For over a century, the beautiful tree-shaded community once known as "Mayfield Heights" has stood as a fine example of an early 20th-century American suburban development. No, we're not speaking of the suburb that is located way out on Mayfield Road with the same name, but rather the original Mayfield Heights that is one of the oldest residential sections of Cleveland Heights. The neighborhood, initially part of East Cleveland Township, was envisioned by real estate attorney, developer, and philanthropist Marcus M. Brown (M. M. Brown). Brown, a self-made man, had a successful real estate and legal career in Chicago, but in 1896 he and his wife moved to Cleveland to seek more leisure time for literary and philosophical pursuits.
Shortly after M. M. Brown's arrival, he constructed a home on a Mayfield Road bluff just east of Coventry Road. Real estate development, it seemed, was still in his blood. From his new home, he started planning the development of a modern suburban community. The new community, bounded roughly by Mayfield Road, Superior Road, Euclid Heights Boulevard, and Coventry Road, was christened Mayfield Heights because it was situated above Mayfield Road's interurban and streetcar tracks. Unlike Patrick Calhoun's Euclid Heights to the immediate west, designed to attract a well-to-do constituency, Mayfield Heights was originally envisioned to appeal to the professional and managerial middle class. While some rather imposing dwellings were developed in the Mayfield Heights Allotment by Mr. Brown prior to 1900 (including a splendid new estate for himself and his family on Euclid Heights Boulevard at Wilton Road), later residences were relatively modest builder-designed homes nestled on smaller lots.
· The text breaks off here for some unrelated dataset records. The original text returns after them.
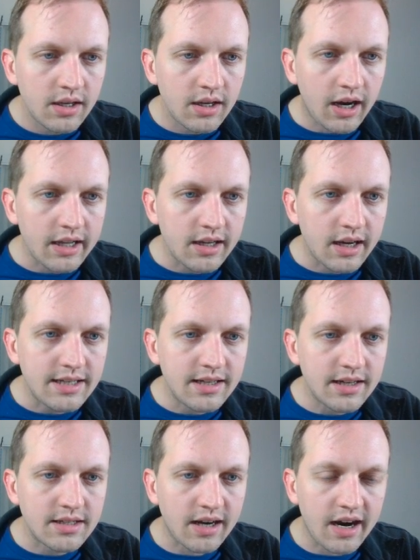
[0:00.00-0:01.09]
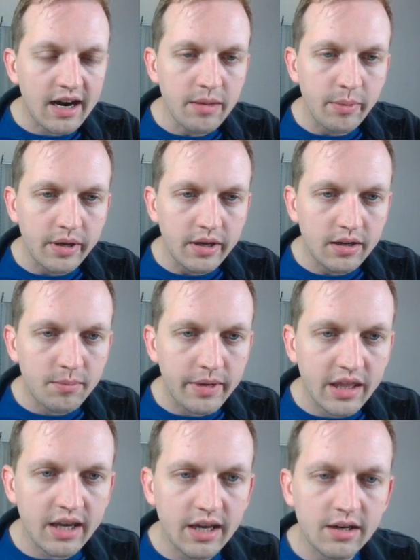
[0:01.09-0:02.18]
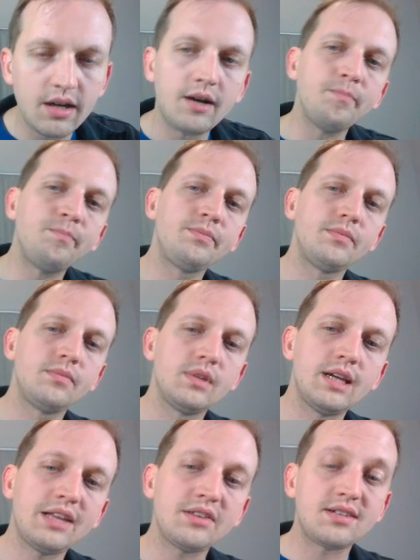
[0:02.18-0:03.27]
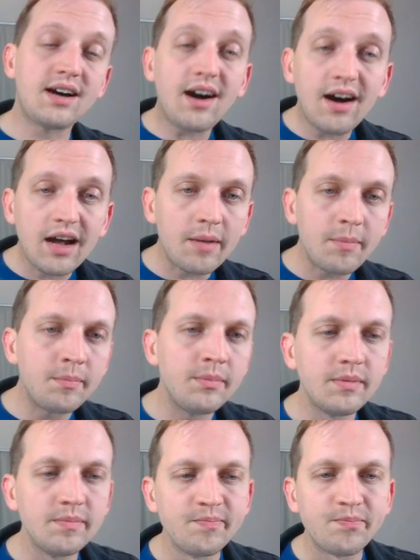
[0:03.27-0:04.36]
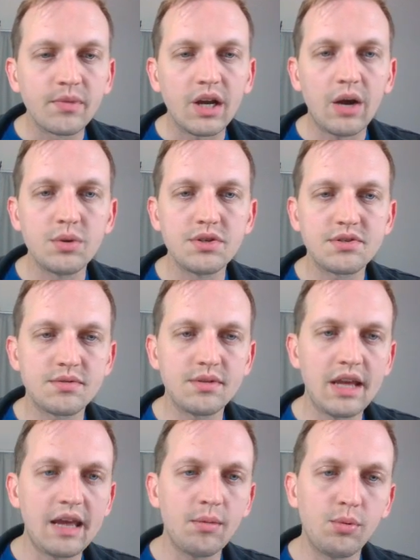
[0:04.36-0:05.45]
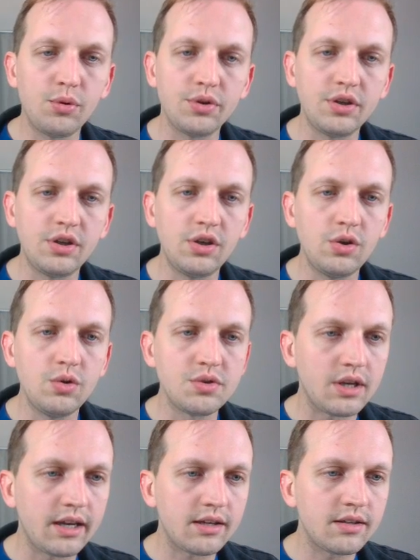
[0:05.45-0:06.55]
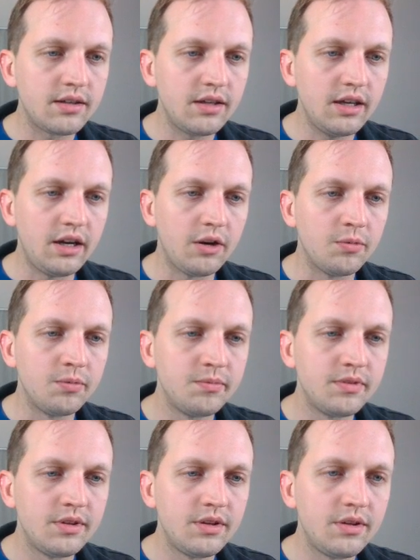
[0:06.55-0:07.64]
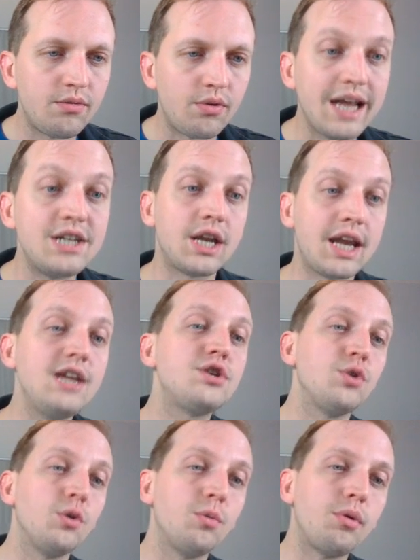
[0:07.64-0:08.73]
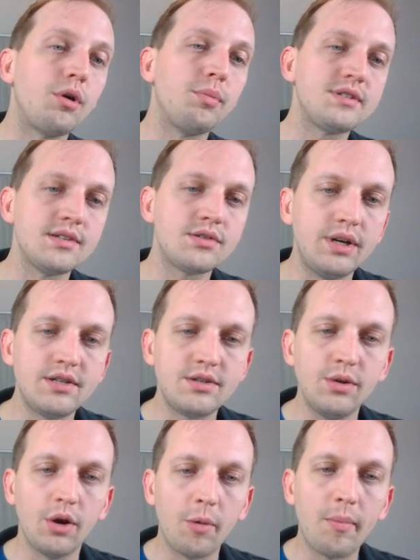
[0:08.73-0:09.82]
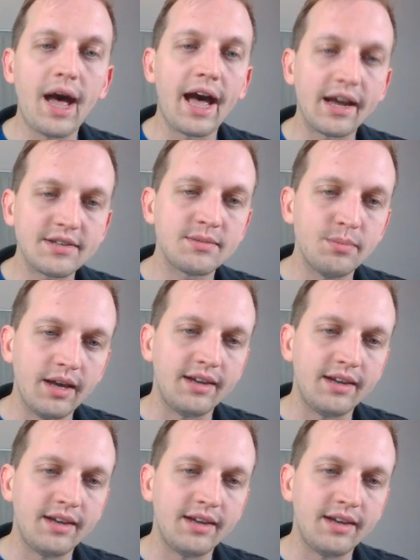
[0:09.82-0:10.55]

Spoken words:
did a tiny bit back then, and at the time I was able to use, like, for educational purposes, 3D Studio Max, but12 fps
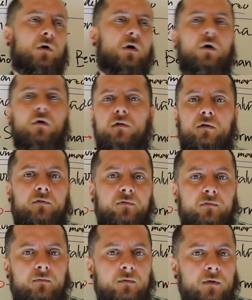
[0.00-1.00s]

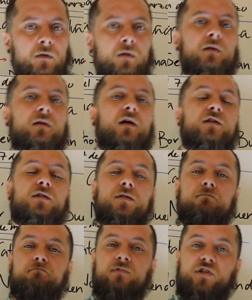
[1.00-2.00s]
others,
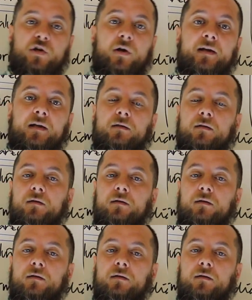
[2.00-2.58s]
just share it.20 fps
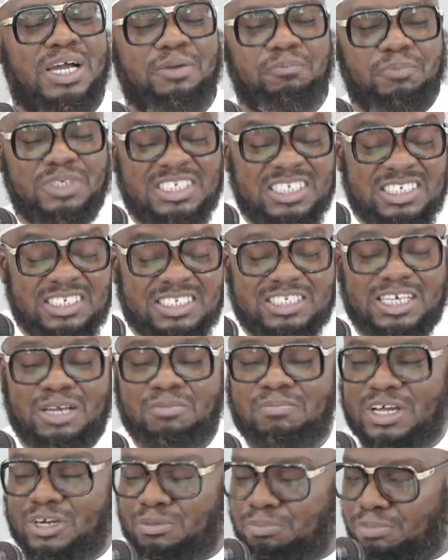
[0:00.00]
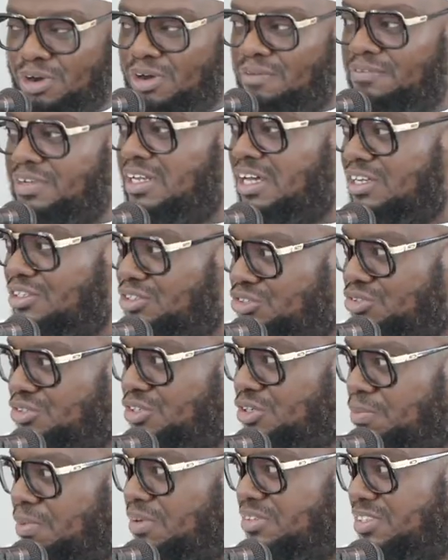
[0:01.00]
but determined by the book of Allah and the
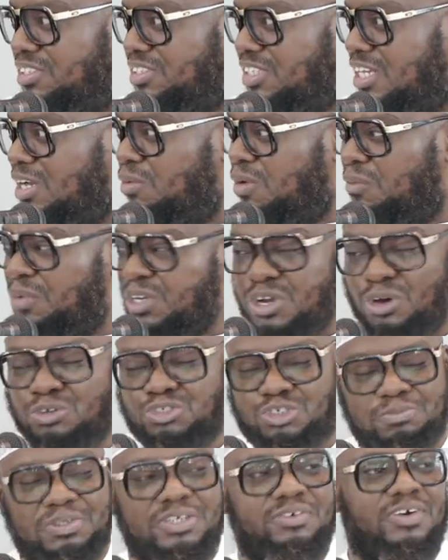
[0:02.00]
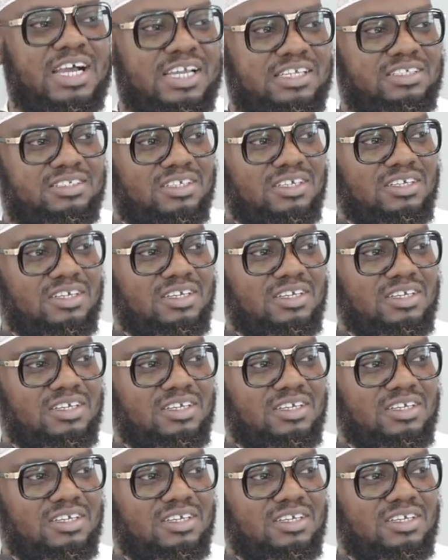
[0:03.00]
sunnah of the Prophet Sallallahu what we know to be right.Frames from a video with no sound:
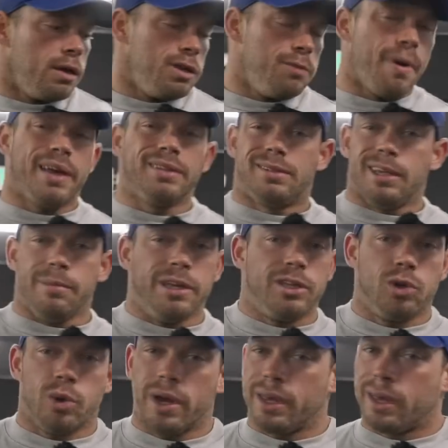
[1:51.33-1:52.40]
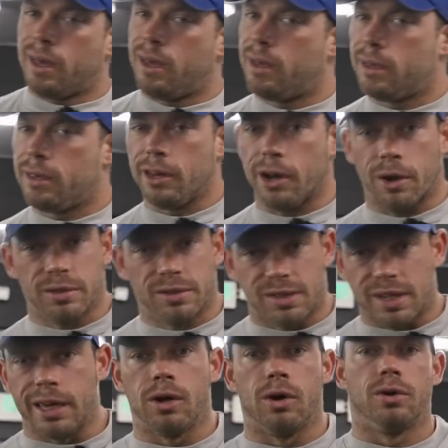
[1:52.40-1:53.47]
You might see me doing,
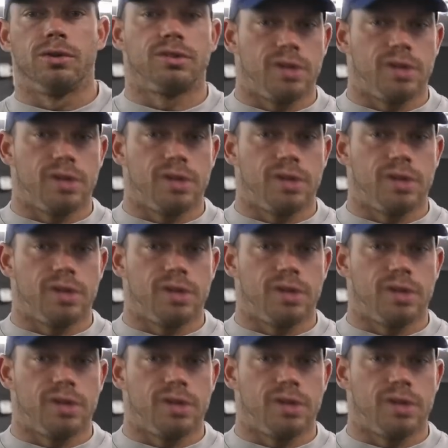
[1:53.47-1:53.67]
singles,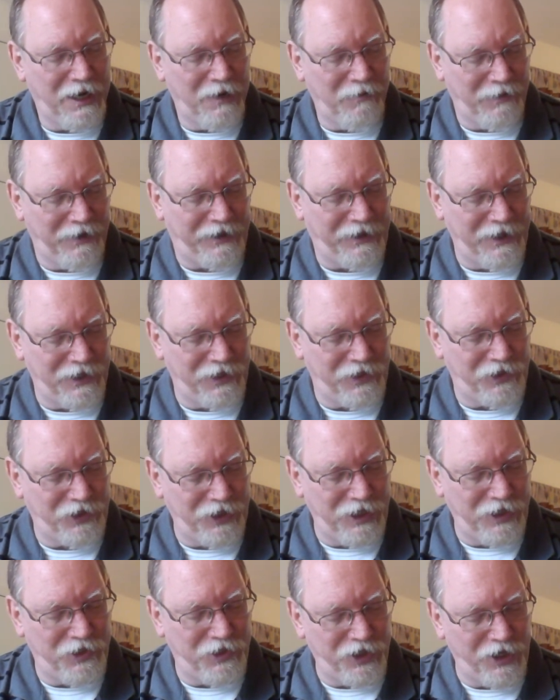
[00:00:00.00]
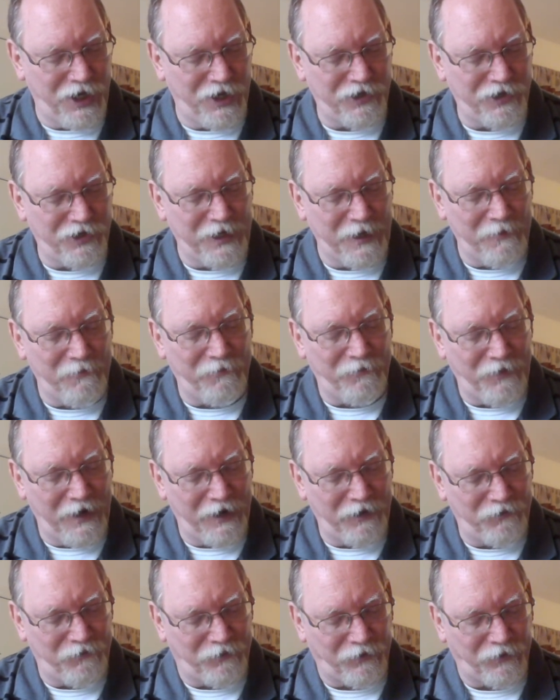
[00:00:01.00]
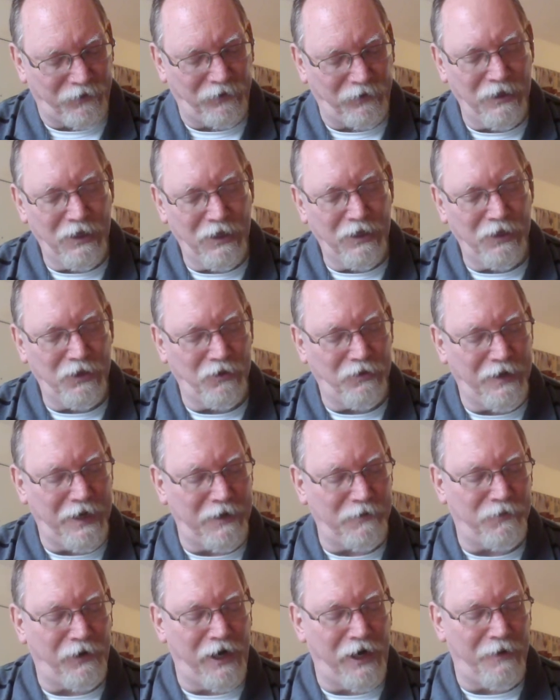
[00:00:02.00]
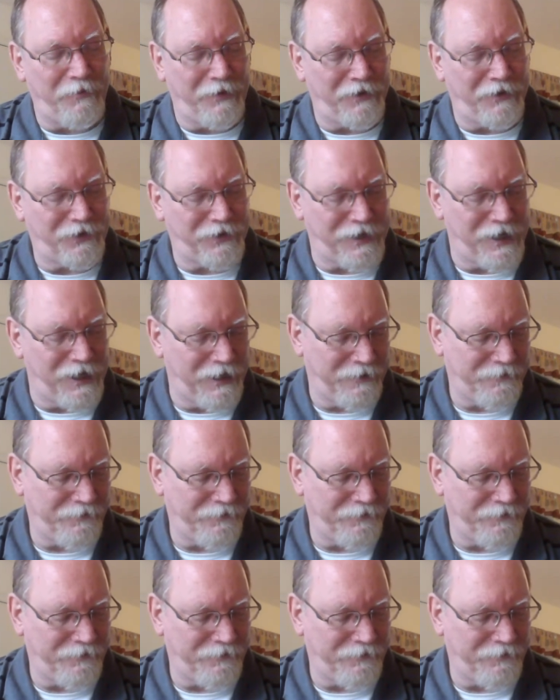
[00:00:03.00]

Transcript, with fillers: because she judged him faithful who had promised.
M. M. Brown created a network of fine brick streets for Mayfield Heights with such names as Center Avenue (Hampshire), Preyer Avenue (Somerton), Florence Avenue (Radnor), Hurst Avenue (Middlehurst), Monroe Avenue (Wilton), and Cadwell Avenue. Interestingly, Monroe was M. M. Brown's middle name and Cadwell was the maiden name of his wife, Jeanette. Unfortunately, after the turn of the century, sales began to wane and then the nationwide economic calamity known as the Panic of 1907 struck. Consumer interest in real estate all but dried up and in 1908, the Cleveland Trust Company foreclosed upon M.M. Brown and his Mayfield Heights Realty Company. The bank took ownership of the allotment at sheriff sale and began to aggressively market Mayfield Heights. Soon large newspaper ads proclaimed Mayfield Heights as "Country Life in Cleveland" and "Real Homes for Real People." In order to further advance the idea of "Country Life," Cleveland Trust changed the street names that M.M. Brown established to the English monikers we are familiar with today. Homes were sold for the advertised deal of "$500 down, the rest same as rent" until all the lots were gone.
The spirit of M. M. Brown's Mayfield Heights lives on to this day. The neighborhood's solid American Foursquare, Arts and Crafts, Craftsman, Bungalow, Colonial, and Queen Anne homes have been preserved and are mostly faithful to the styles in which they were originally built. The community prides itself as a traditional neighborhood of attractive homes and gardens in a pedestrian-friendly environment.